**Brief**
Return the complete listing that follows, with each line reproduced exactly.

***

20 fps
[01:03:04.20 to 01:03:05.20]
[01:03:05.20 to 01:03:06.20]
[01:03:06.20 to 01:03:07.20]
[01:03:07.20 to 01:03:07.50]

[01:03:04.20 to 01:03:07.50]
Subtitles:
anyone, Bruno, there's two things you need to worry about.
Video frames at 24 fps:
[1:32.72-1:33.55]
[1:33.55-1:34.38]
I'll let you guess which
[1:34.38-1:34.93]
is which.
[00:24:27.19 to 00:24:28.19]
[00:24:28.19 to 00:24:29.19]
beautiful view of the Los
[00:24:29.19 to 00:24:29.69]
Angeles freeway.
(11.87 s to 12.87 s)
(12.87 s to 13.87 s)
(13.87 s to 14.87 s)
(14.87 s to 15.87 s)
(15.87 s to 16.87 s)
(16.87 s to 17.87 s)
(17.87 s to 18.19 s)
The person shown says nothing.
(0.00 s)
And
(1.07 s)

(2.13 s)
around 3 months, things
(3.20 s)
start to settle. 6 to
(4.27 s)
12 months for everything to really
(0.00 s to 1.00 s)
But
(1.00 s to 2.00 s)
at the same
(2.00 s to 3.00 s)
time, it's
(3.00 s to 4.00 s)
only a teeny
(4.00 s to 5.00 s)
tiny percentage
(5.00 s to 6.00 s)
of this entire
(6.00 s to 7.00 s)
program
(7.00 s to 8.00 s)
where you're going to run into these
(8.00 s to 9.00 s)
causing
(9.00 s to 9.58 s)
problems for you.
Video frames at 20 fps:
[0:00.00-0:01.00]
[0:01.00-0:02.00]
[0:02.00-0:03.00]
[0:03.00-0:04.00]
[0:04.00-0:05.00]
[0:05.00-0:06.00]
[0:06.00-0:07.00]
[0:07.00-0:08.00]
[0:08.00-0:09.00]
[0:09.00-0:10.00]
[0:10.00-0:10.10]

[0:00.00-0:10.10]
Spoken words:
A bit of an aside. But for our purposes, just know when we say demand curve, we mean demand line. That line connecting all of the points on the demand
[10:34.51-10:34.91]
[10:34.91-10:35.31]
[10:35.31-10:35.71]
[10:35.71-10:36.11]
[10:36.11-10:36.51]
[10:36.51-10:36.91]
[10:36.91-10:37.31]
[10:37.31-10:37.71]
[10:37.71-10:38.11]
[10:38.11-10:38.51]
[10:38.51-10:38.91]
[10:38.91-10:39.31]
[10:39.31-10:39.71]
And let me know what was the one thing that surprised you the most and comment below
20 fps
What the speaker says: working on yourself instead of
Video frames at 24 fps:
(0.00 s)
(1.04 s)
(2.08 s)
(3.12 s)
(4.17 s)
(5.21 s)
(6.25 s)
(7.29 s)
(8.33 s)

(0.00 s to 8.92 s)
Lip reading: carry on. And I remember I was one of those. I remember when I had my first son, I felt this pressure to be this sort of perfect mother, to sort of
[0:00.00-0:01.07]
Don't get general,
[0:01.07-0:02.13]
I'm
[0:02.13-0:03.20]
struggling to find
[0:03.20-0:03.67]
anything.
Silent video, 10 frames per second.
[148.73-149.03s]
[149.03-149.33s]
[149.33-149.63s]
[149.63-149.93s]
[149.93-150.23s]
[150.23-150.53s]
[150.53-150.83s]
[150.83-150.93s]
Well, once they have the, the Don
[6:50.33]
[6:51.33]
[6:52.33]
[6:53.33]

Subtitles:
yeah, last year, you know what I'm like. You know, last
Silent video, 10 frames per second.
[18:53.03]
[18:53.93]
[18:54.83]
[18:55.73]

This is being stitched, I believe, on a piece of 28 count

***

**Response to this task**
20 fps
[01:03:04.20 to 01:03:05.20]
[01:03:05.20 to 01:03:06.20]
[01:03:06.20 to 01:03:07.20]
[01:03:07.20 to 01:03:07.50]

[01:03:04.20 to 01:03:07.50]
Subtitles:
anyone, Bruno, there's two things you need to worry about.
Video frames at 24 fps:
[1:32.72-1:33.55]
[1:33.55-1:34.38]
I'll let you guess which
[1:34.38-1:34.93]
is which.
[00:24:27.19 to 00:24:28.19]
[00:24:28.19 to 00:24:29.19]
beautiful view of the Los
[00:24:29.19 to 00:24:29.69]
Angeles freeway.
(11.87 s to 12.87 s)
(12.87 s to 13.87 s)
(13.87 s to 14.87 s)
(14.87 s to 15.87 s)
(15.87 s to 16.87 s)
(16.87 s to 17.87 s)
(17.87 s to 18.19 s)
The person shown says nothing.
(0.00 s)
And
(1.07 s)

(2.13 s)
around 3 months, things
(3.20 s)
start to settle. 6 to
(4.27 s)
12 months for everything to really
(0.00 s to 1.00 s)
But
(1.00 s to 2.00 s)
at the same
(2.00 s to 3.00 s)
time, it's
(3.00 s to 4.00 s)
only a teeny
(4.00 s to 5.00 s)
tiny percentage
(5.00 s to 6.00 s)
of this entire
(6.00 s to 7.00 s)
program
(7.00 s to 8.00 s)
where you're going to run into these
(8.00 s to 9.00 s)
causing
(9.00 s to 9.58 s)
problems for you.
Video frames at 20 fps:
[0:00.00-0:01.00]
[0:01.00-0:02.00]
[0:02.00-0:03.00]
[0:03.00-0:04.00]
[0:04.00-0:05.00]
[0:05.00-0:06.00]
[0:06.00-0:07.00]
[0:07.00-0:08.00]
[0:08.00-0:09.00]
[0:09.00-0:10.00]
[0:10.00-0:10.10]

[0:00.00-0:10.10]
Spoken words:
A bit of an aside. But for our purposes, just know when we say demand curve, we mean demand line. That line connecting all of the points on the demand
[10:34.51-10:34.91]
[10:34.91-10:35.31]
[10:35.31-10:35.71]
[10:35.71-10:36.11]
[10:36.11-10:36.51]
[10:36.51-10:36.91]
[10:36.91-10:37.31]
[10:37.31-10:37.71]
[10:37.71-10:38.11]
[10:38.11-10:38.51]
[10:38.51-10:38.91]
[10:38.91-10:39.31]
[10:39.31-10:39.71]
And let me know what was the one thing that surprised you the most and comment below
20 fps
What the speaker says: working on yourself instead of
Video frames at 24 fps:
(0.00 s)
(1.04 s)
(2.08 s)
(3.12 s)
(4.17 s)
(5.21 s)
(6.25 s)
(7.29 s)
(8.33 s)

(0.00 s to 8.92 s)
Lip reading: carry on. And I remember I was one of those. I remember when I had my first son, I felt this pressure to be this sort of perfect mother, to sort of
[0:00.00-0:01.07]
Don't get general,
[0:01.07-0:02.13]
I'm
[0:02.13-0:03.20]
struggling to find
[0:03.20-0:03.67]
anything.
Silent video, 10 frames per second.
[148.73-149.03s]
[149.03-149.33s]
[149.33-149.63s]
[149.63-149.93s]
[149.93-150.23s]
[150.23-150.53s]
[150.53-150.83s]
[150.83-150.93s]
Well, once they have the, the Don
[6:50.33]
[6:51.33]
[6:52.33]
[6:53.33]

Subtitles:
yeah, last year, you know what I'm like. You know, last
Silent video, 10 frames per second.
[18:53.03]
[18:53.93]
[18:54.83]
[18:55.73]

This is being stitched, I believe, on a piece of 28 count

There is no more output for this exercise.